REQUIRED ACTION — Repeat the entries without change, omitting the pictures.

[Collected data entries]
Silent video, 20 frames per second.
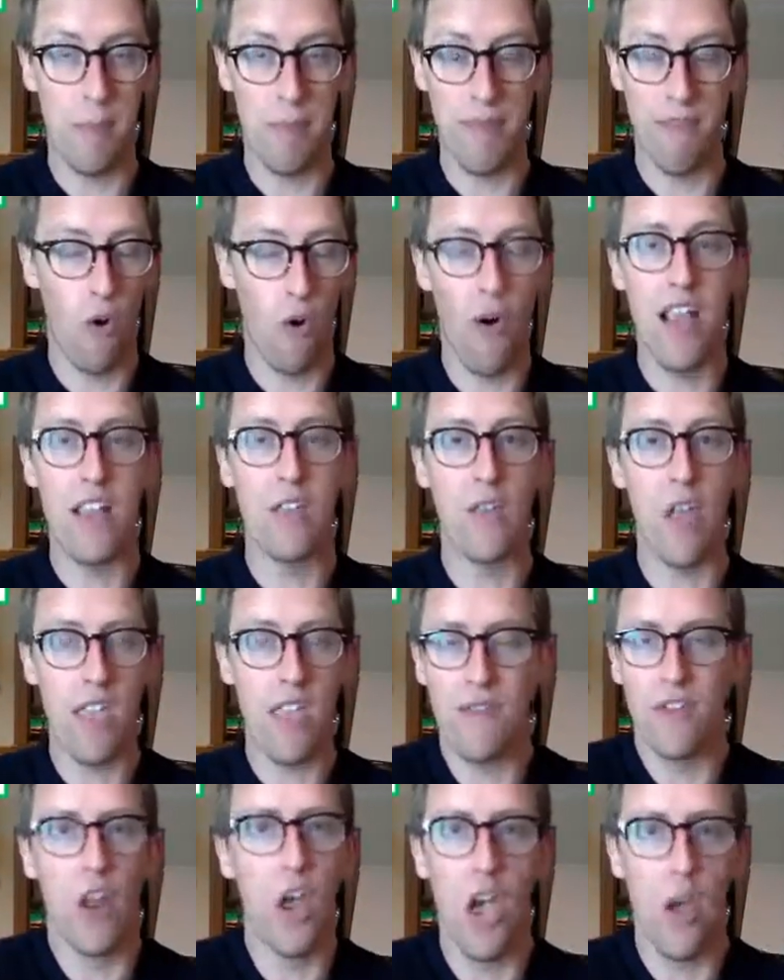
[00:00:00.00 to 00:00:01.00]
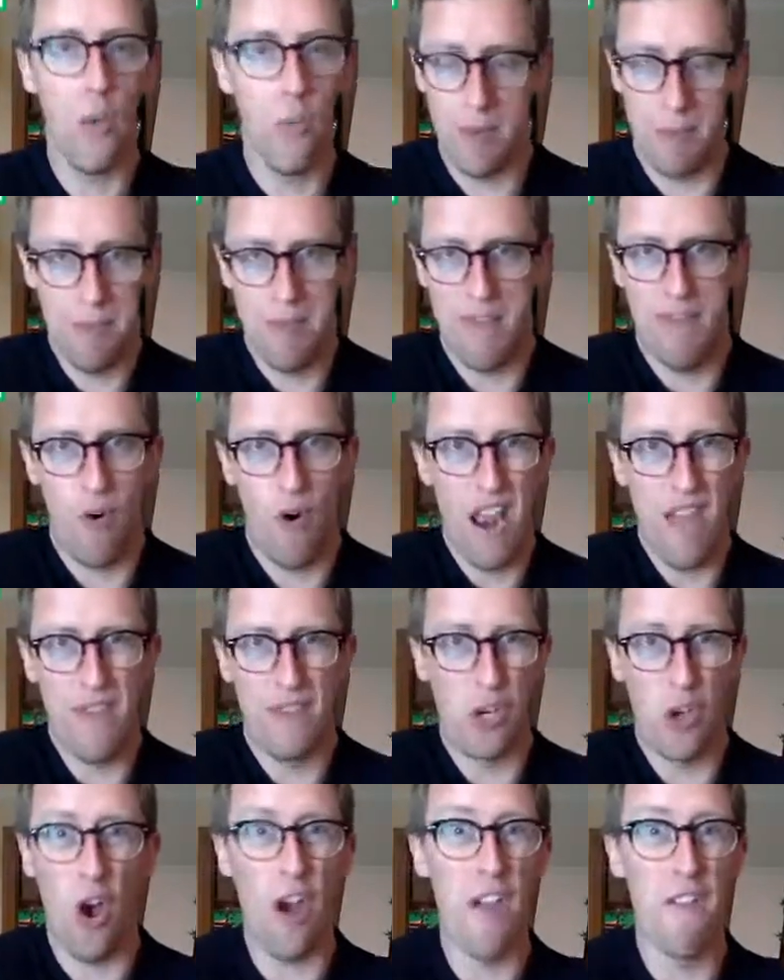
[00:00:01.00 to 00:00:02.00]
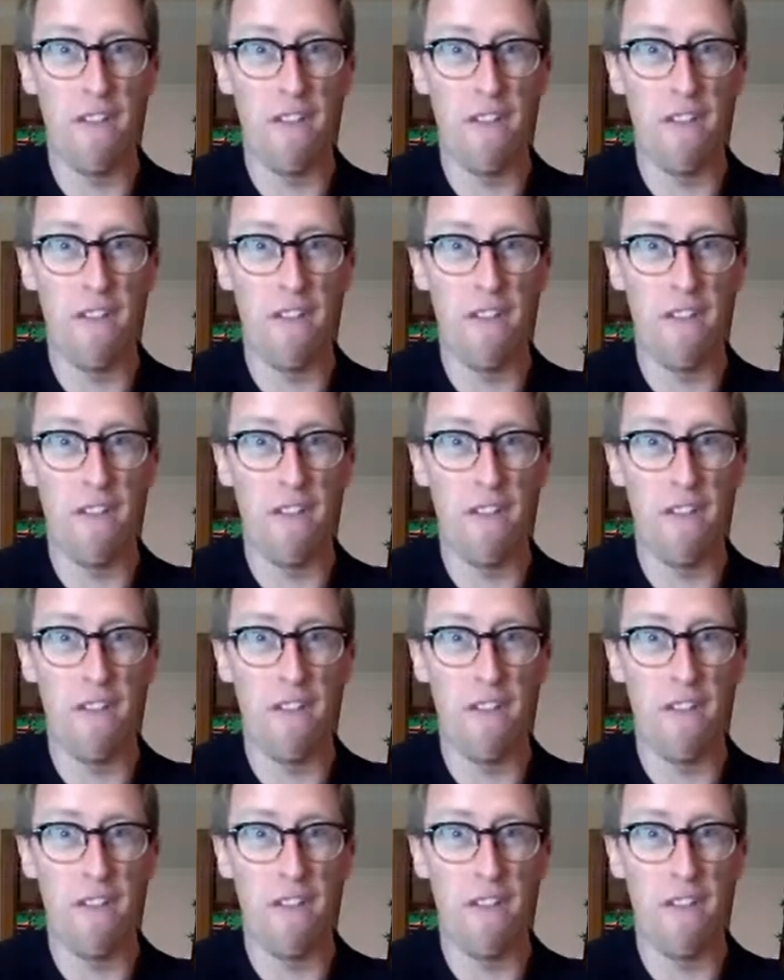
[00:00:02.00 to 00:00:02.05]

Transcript: before I even got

ANSWER SECTION —
Silent video, 20 frames per second.
[00:00:00.00 to 00:00:01.00]
[00:00:01.00 to 00:00:02.00]
[00:00:02.00 to 00:00:02.05]

Transcript: before I even got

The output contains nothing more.